==== RECORDS TO PROCESS ====

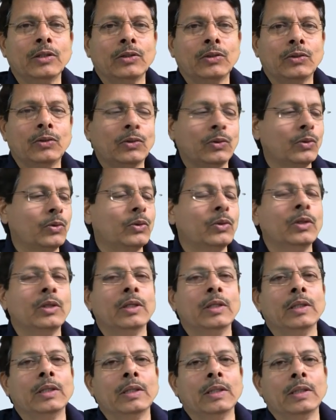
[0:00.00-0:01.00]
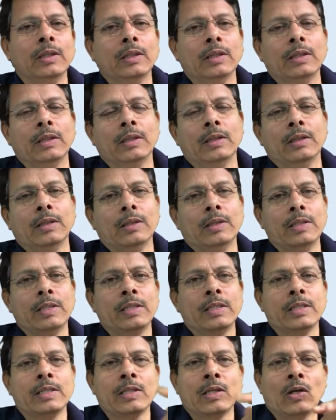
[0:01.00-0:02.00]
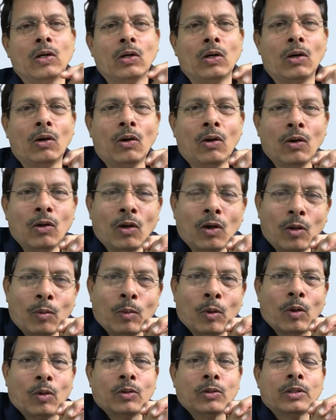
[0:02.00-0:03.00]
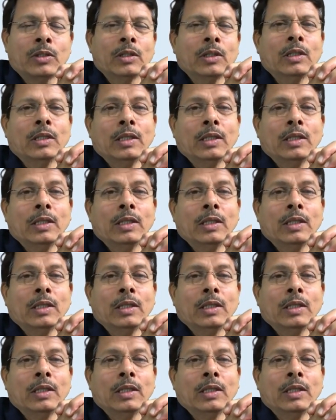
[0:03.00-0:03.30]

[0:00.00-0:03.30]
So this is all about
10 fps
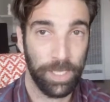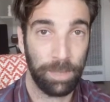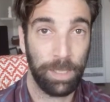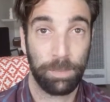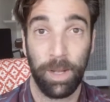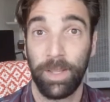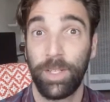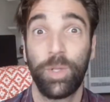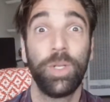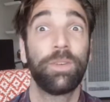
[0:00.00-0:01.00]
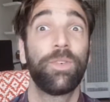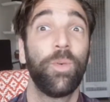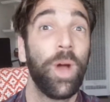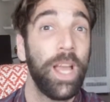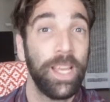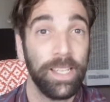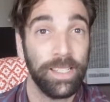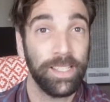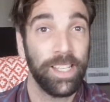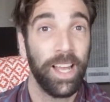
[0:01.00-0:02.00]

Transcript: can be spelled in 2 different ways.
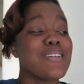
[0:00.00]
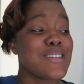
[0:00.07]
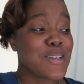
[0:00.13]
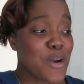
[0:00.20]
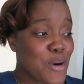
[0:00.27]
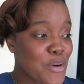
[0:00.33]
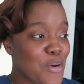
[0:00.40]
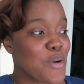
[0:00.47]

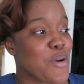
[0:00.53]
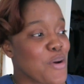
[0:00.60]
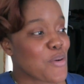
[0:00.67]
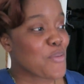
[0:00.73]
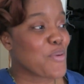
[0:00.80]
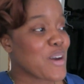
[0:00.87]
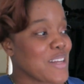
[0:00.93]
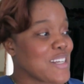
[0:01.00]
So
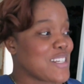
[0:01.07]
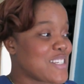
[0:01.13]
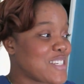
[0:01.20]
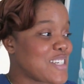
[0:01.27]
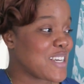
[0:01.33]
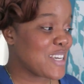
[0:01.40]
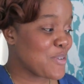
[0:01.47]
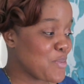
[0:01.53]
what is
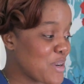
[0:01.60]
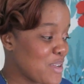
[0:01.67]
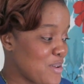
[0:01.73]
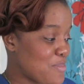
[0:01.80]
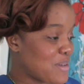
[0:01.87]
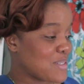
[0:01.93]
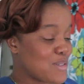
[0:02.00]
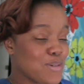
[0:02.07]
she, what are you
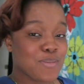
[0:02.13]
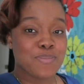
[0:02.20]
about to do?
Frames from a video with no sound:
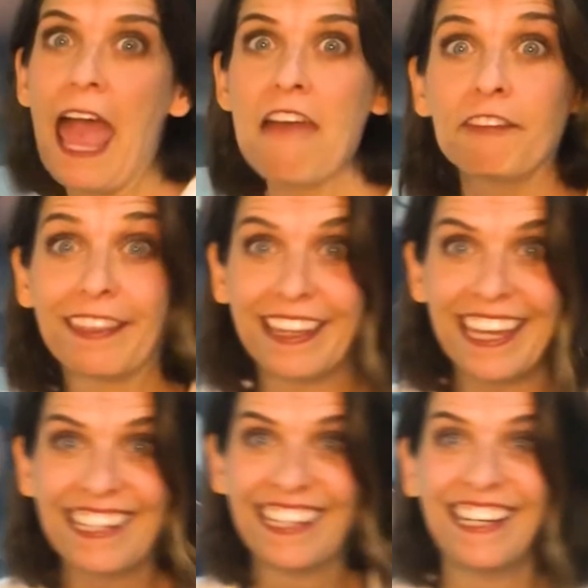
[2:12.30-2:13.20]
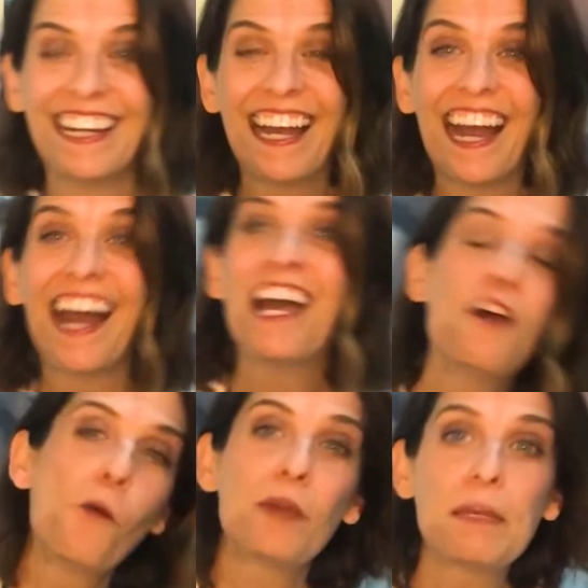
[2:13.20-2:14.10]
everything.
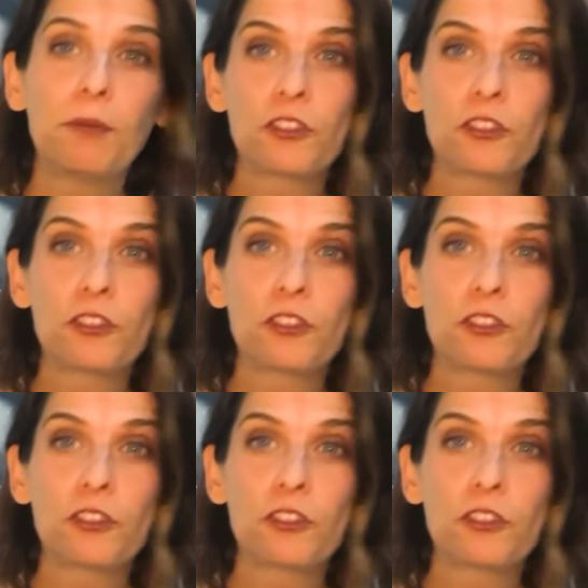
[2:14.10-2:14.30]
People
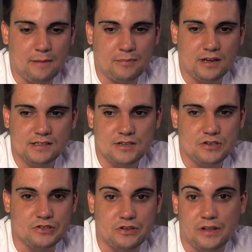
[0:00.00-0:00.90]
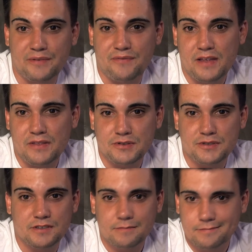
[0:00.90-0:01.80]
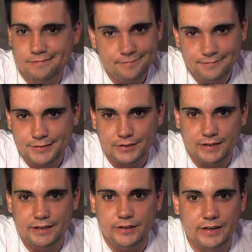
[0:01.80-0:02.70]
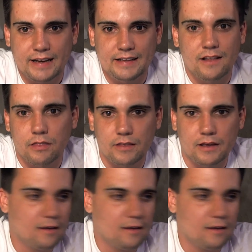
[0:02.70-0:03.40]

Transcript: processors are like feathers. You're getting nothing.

====

ACTION ITEM: Please repeat, exactly and with nothing else, the lines from the one containing "[2:13.20-2:14.10]" to the last line of the entries, both included, excluding any pictures.

RESPONSE AREA:
[2:13.20-2:14.10]
everything.
[2:14.10-2:14.30]
People
[0:00.00-0:00.90]
[0:00.90-0:01.80]
[0:01.80-0:02.70]
[0:02.70-0:03.40]

Transcript: processors are like feathers. You're getting nothing.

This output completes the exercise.